Oggi vedremo la prima immagine di un buco nero


OGGI finalmente vedremo “la foto del secolo” la prima immagine di un buco nero, qualcosa di invisibile per definizione, qualcosa che, fino a pochi decenni fa, anche parte della comunità scientifica non era convinta che esistesse. Fotografarla, o meglio, catturare la sua “ombra” è stata l’impresa portata a termine grazie a un grande sforzo internazionale. L’immagine è stata tenuta segretissima per i lunghi mesi serviti a elaborare i dati e a validare i risultati: fino alla sua presentazione, che avverrà oggi alle 15 in sei conferenze stampa internazionali. Evento che si potrà seguire anche in diretta streaming sul canale dell’Unione europea.

Non è ancora chiaro quale sarà il “soggetto”: se il buco nero al centro della Via Lattea, Sagittarius A, oppure il quasar al centro della galassia M87, a circa 60 milioni di anni luce, un mostro massiccio quanto miliardi di soli.

La foto è stata ‘sviluppata’ grazie all’osservazione simultanea di otto radiotelescopi in tutto il globo del progetto Event Horizon Telescope (Eht), che ha visto coinvolti una sessantina di istituti scientifici nel mondo, tra cui anche l’Istituto nazionale di Astrofisica. Ben sei articoli scientifici usciranno in un numero speciale di The Astrophysical Journal Letters.

L’orizzonte degli eventi e Einstein

Le aspettative sono altissime. È il sogno di ogni astrofisico, appassionato, o semplicemente amante del cinema di fantascienza.

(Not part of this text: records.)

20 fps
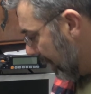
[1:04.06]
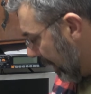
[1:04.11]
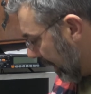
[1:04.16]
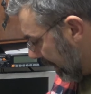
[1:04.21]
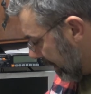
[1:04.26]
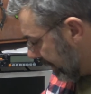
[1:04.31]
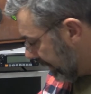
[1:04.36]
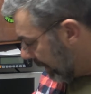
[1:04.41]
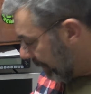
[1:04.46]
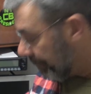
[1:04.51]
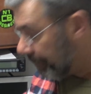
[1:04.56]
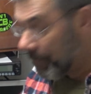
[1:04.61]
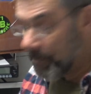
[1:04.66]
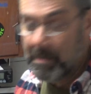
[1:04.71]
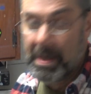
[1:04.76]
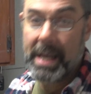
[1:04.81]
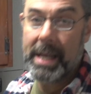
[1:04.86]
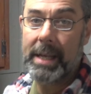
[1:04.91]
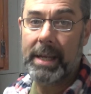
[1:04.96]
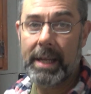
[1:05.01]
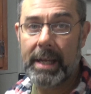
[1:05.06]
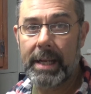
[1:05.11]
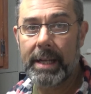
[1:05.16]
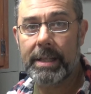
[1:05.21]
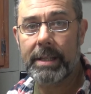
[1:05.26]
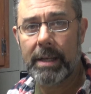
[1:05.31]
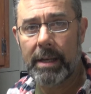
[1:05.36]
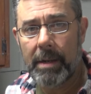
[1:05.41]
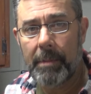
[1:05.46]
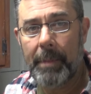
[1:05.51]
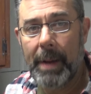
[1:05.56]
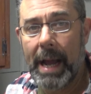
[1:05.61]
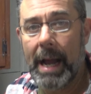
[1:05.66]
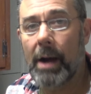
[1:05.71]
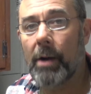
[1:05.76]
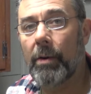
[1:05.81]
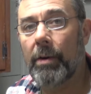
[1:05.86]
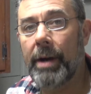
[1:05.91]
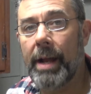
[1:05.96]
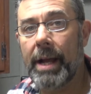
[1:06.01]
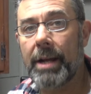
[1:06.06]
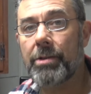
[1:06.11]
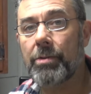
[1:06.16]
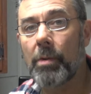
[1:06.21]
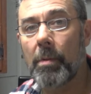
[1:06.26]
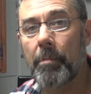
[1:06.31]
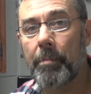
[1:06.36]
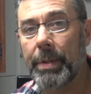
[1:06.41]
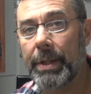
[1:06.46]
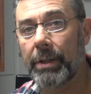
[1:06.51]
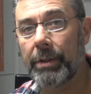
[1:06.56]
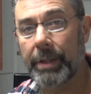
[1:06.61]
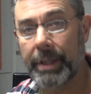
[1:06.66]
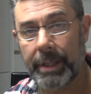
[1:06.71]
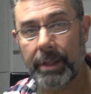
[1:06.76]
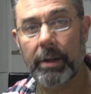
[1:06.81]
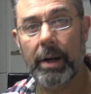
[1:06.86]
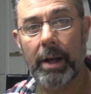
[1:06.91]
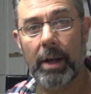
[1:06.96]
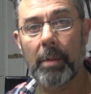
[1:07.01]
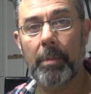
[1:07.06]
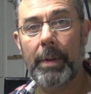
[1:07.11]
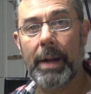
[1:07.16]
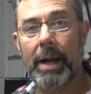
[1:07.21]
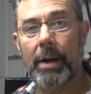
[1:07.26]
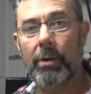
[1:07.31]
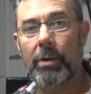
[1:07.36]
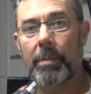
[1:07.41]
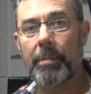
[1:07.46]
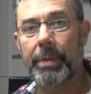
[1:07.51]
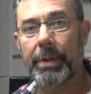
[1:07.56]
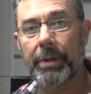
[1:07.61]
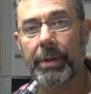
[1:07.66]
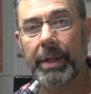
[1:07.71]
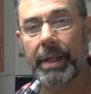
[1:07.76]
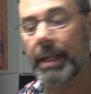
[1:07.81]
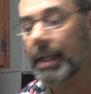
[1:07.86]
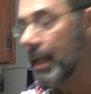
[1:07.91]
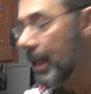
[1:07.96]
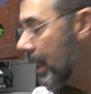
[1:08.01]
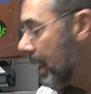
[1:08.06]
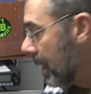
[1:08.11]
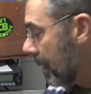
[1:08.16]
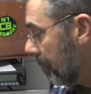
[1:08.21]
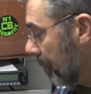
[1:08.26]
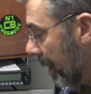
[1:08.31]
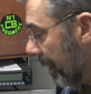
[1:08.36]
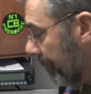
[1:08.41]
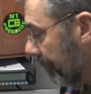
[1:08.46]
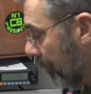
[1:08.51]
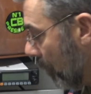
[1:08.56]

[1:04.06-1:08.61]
like I said, for me, it's going to power an actual building or help power a building. But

Quello di vedere finalmente il ‘confine’ dello spazio e del tempo, la linea dell’orizzonte degli eventi oltre la quale c’è solo il buio, tutto sparisce, inghiottito da una forza gravitazionale irresistibile, anche la luce. A emettere luce saranno, probabilmente, solo i gas che lo circondano, che si accendono proprio a causa della grandissima attrazione gravitazionale. Ma forse la risposta più attesa sarà quella sulla teoria della Relatività generale di Einstein. Osservare cioè come, un oggetto così massiccio, deforma lo spaziotempo attorno a sé, piega la luce di tutto ciò che lo circonda e l’immagine di quello che sta sullo sfondo. La Relatività finora è riuscita a spiegare tutto quello che vediamo accadere nell’Universo, ma non è mai stata testata in un ‘laboratorio’ così estremo. Trovare delle ‘crepe’ potrebbe significare dover cercare nuove formule, una nuova fisica, superando l’eredità di Einstein che ha retto per più di un secolo.

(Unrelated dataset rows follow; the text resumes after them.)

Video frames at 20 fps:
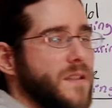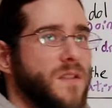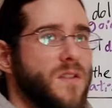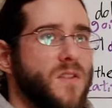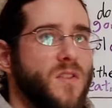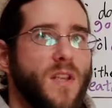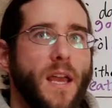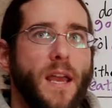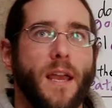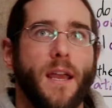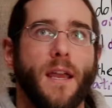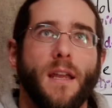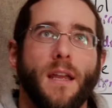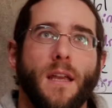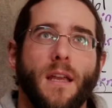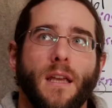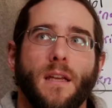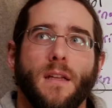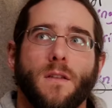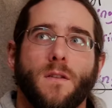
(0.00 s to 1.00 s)
say
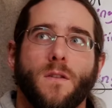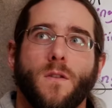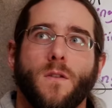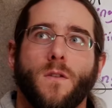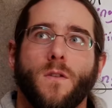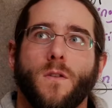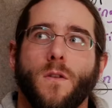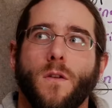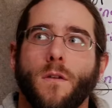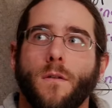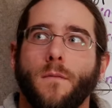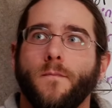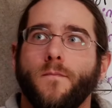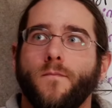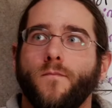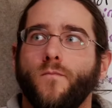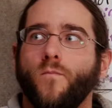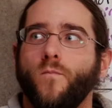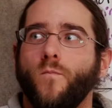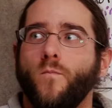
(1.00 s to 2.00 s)
it's
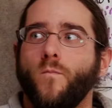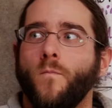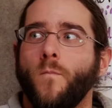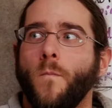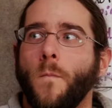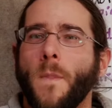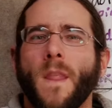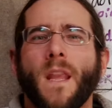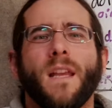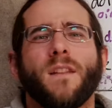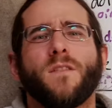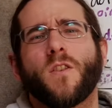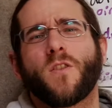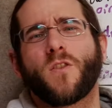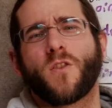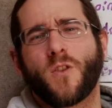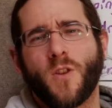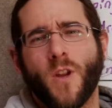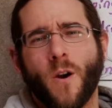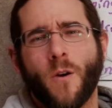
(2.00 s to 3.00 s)
a
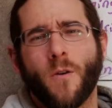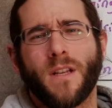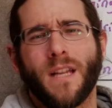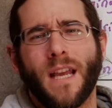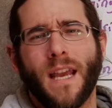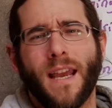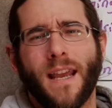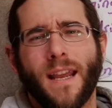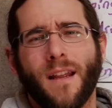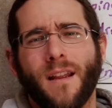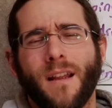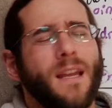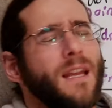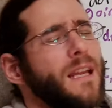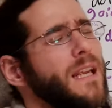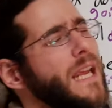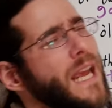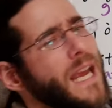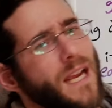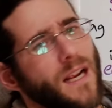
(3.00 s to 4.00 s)
snow day,
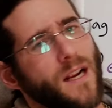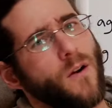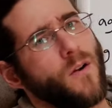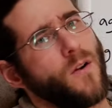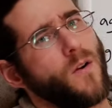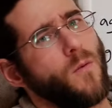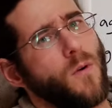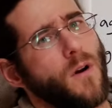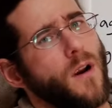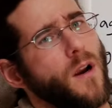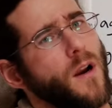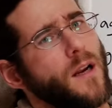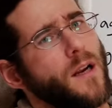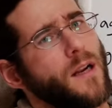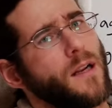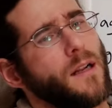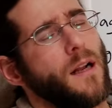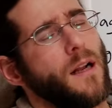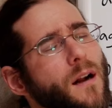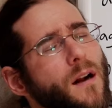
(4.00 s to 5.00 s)
can't go to
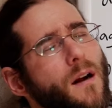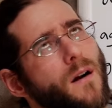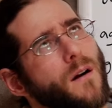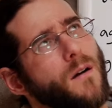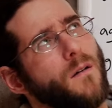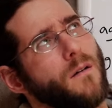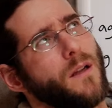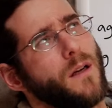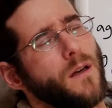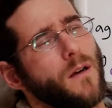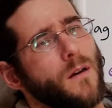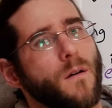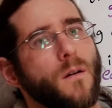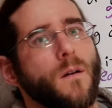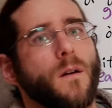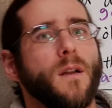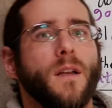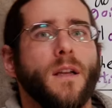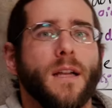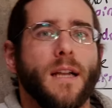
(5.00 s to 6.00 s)
work. Oh no,
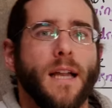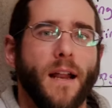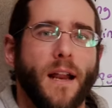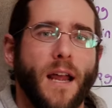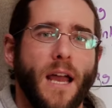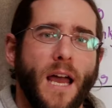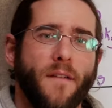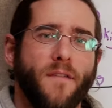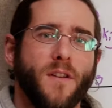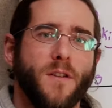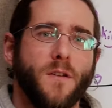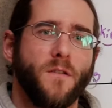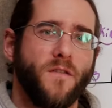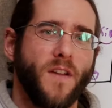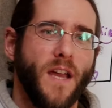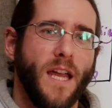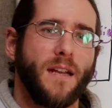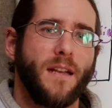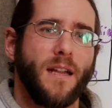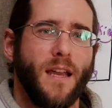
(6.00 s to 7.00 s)
gotta have a
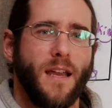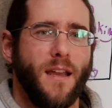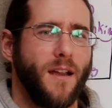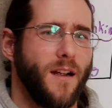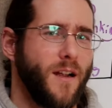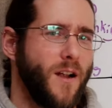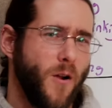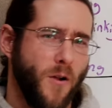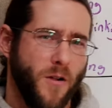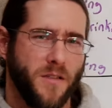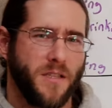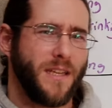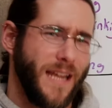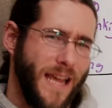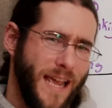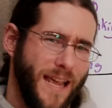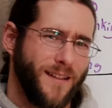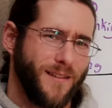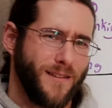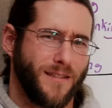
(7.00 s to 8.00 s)
duvet day, a cozy
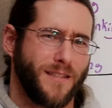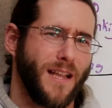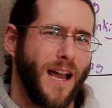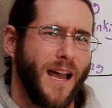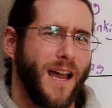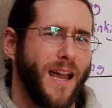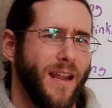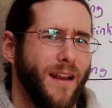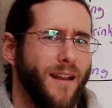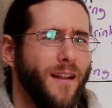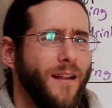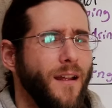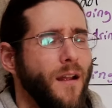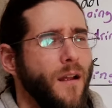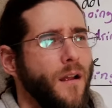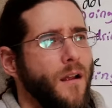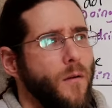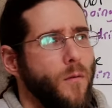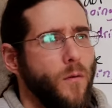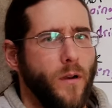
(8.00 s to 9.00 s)
day inside
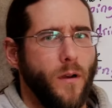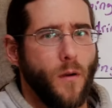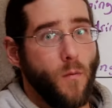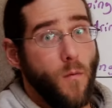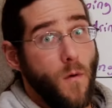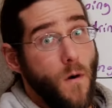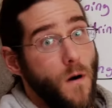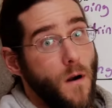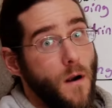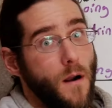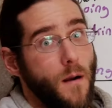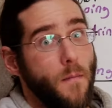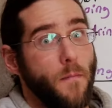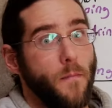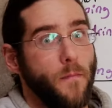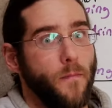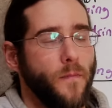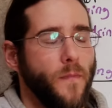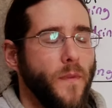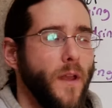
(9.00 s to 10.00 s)
where you're warm.
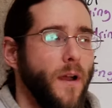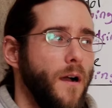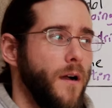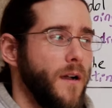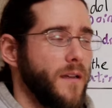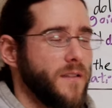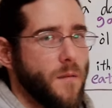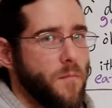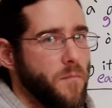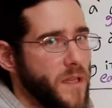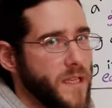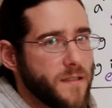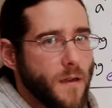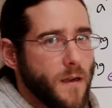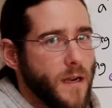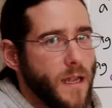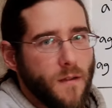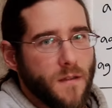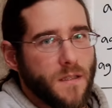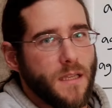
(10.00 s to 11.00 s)
Oh, it's a
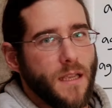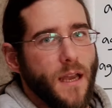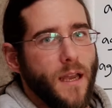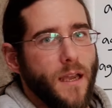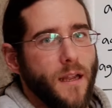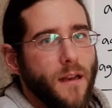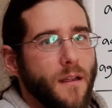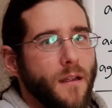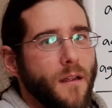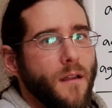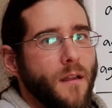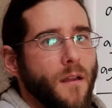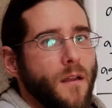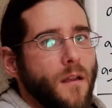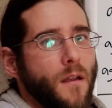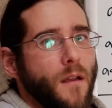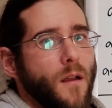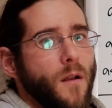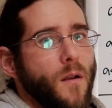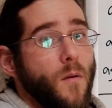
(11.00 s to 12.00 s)
blizzard outside.
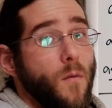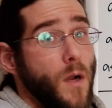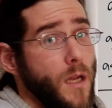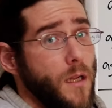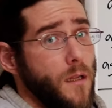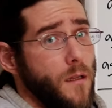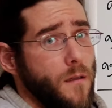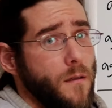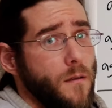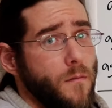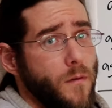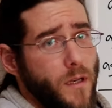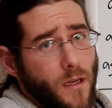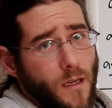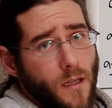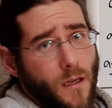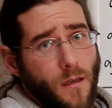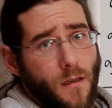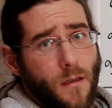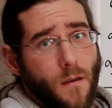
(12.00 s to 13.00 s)
Well, what are you
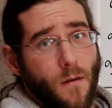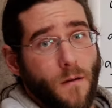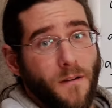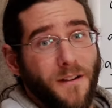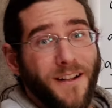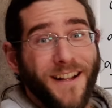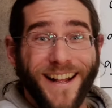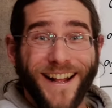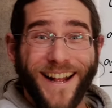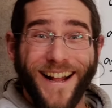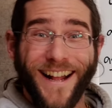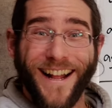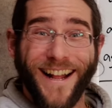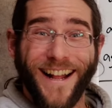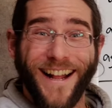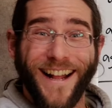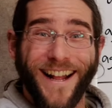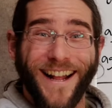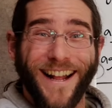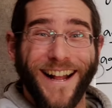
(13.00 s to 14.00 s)
going to do?
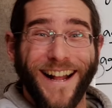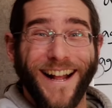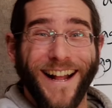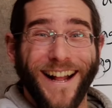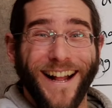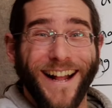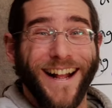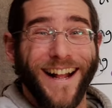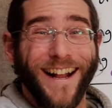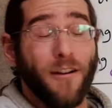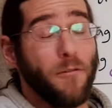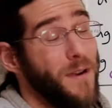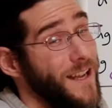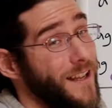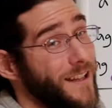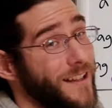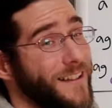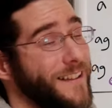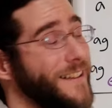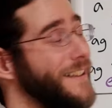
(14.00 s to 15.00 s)

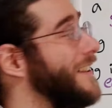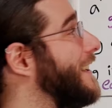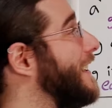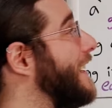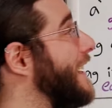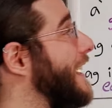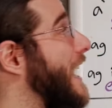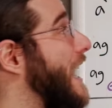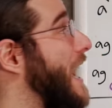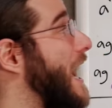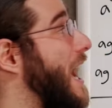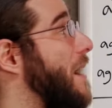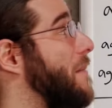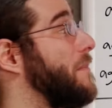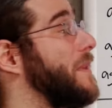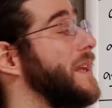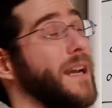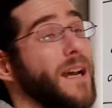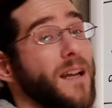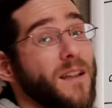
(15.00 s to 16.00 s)
Well,
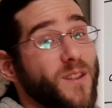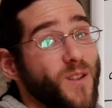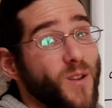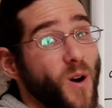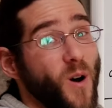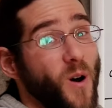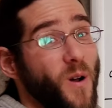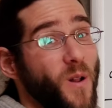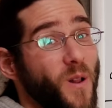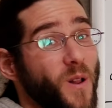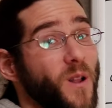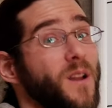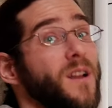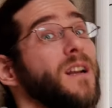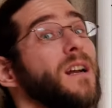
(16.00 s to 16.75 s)
hami adol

Un telescopio grande come la Terra

Otto radiotelescopi, situati a migliaia di chilometri l’uno dall’altro, dalle Ande cilene alle Hawaii, dal Messico alla Spagna, dagli Usa all’Antartide, hanno puntano contemporaneamente verso lo stesso angolo di cosmo. Tutte insieme è come se formassero un’unica, gigantesca, parabola, grande quasi come l’intero pianeta Terra. La tecnica usata è quella detta della “interferometria a lunghissima base”. I diversi radiotelescopi sono sincronizzati con un orologio atomico e i dati ottenuti da ognuno sono stati combinati attraverso algoritmi che gli scienziati hanno impiegato anni a sviluppare e poi a far girare. La risoluzione angolare stimata è di 20 secondi d’arco, come vedere una pallina da tennis sulla Luna.

Petabyte di dati

Ogni telescopio ha raccolto migliaia di Terabyte di dati, troppo pesanti per essere spediti via Internet. Gli hard disk hanno viaggiato in aereo verso i due centri di calcolo dove si trovano i supercomputer: all’Haystack Observatory del Mit, nel Massachusetts, e l’altro al Max Planck Institut fur Radioastronomie, a Bonn. A due anni dall’osservazione, che è durata in totale appena una decina di giorni, i ricercatori sono riusciti a mettere insieme tutti i tasselli e a comporre la foto scattata non con luce visibile, ma usando le frequenze delle onde radio. Quelle che più facilmente riescono a eludere la cortina di gas che circonda la galassia e ad arrivare fino a noi.